The present study had several aims. The first aim was to examine the usefulness of and provide partial validation for Marin’s criteria for apathy
(1). Since apathy has been identified as a frequent behavioral change in Alzheimer’s disease, we expected Marin’s criteria to demonstrate a significantly higher frequency of apathy in Alzheimer’s disease patients, compared to healthy comparison subjects. Finding a group of Alzheimer’s disease patients who met Marin’s criteria for apathy but not the DSM-IV criteria for depression would provide further validity. A second aim was to examine the related diagnostic problem of whether Alzheimer’s disease patients are able to provide a reliable account of apathy symptoms. To examine this issue, we assessed with the same apathy scale both the patients and their respective caregivers. Since the overlap of apathy and depression in Alzheimer’s disease may result from either the association of apathy and a specific type of depression or from an interaction between depression and the dementing process, we separated depressed Alzheimer’s disease patients into those with major or minor depression, and also assessed apathy in a consecutive series of nondemented patients with primary depression (i.e., no known brain injury). The final aim was to further validate the syndrome of apathy by examining whether Alzheimer’s disease patients who met the criteria for apathy had specific demographic or clinical correlates.
Results
Frequency of Apathy
Forty-two (13.2%) of the 319 Alzheimer’s disease patients had apathy only (i.e., without depression), compared to none of the 36 healthy comparison subjects (χ2=10.7, df=1, p<0.001). Depression and apathy were both present in 75 Alzheimer’s disease patients (23.5%), whereas 69 Alzheimer’s disease patients (21.6%) had depression but no apathy, and the remaining 133 Alzheimer’s disease patients (41.7%) had neither apathy nor depression. Minor depression was diagnosed in 58 of the 144 depressed Alzheimer’s disease patients (40.3%), whereas the remaining 86 (59.7%) had major depression. The Alzheimer’s disease patients with either major or minor depression showed a significantly higher frequency of apathy, compared to those without depression (51.2%, N=44; 53.4%, N=31; and 24.0%, N=42; respectively) (χ2=26.9, df=2, p<0.0001).

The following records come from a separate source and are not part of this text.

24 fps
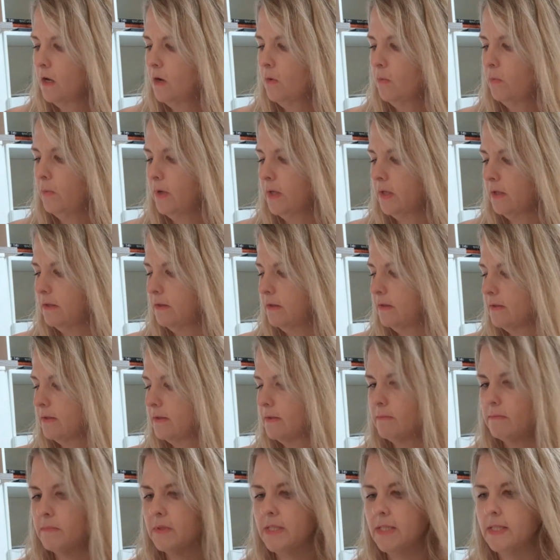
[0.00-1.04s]
with
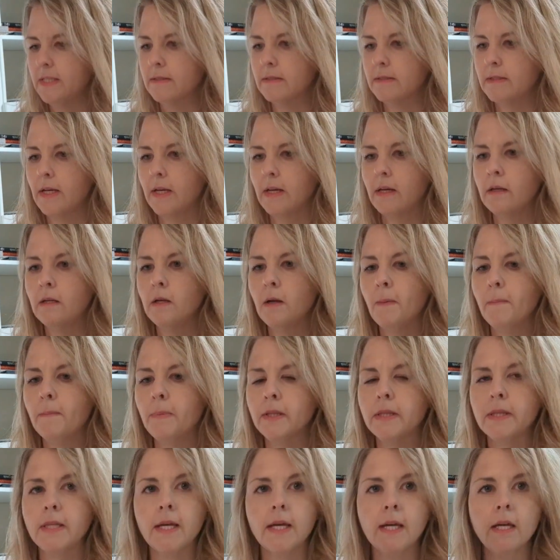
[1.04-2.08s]
some teak stain,
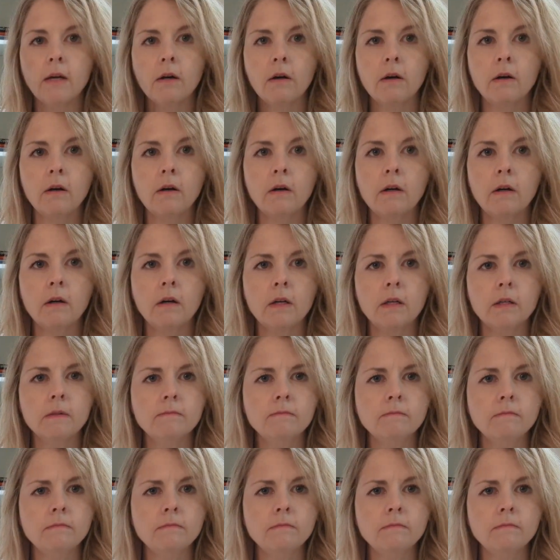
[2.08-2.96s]
but they are,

Apathy was present in 35 of the 95 nondemented patients with major depression (36.8%), compared with two of the 22 nondemented patients with minor depression (9.1%) (χ2=6.36, df=1, p=0.01). The frequency of apathy in the Alzheimer’s disease patients with major depression was significantly higher than in the nondemented patients with major depression (51.2%, N=44, and 36.8%, N=35, respectively) (χ2=3.76, df=1, p=0.05). Similarly, the Alzheimer’s disease patients with minor depression had a significantly higher frequency of apathy, compared to the nondemented patients with minor depression (53.4%, N=31, and 9.1%, N=2, respectively) (χ2=12.9, df=1, p<0.001).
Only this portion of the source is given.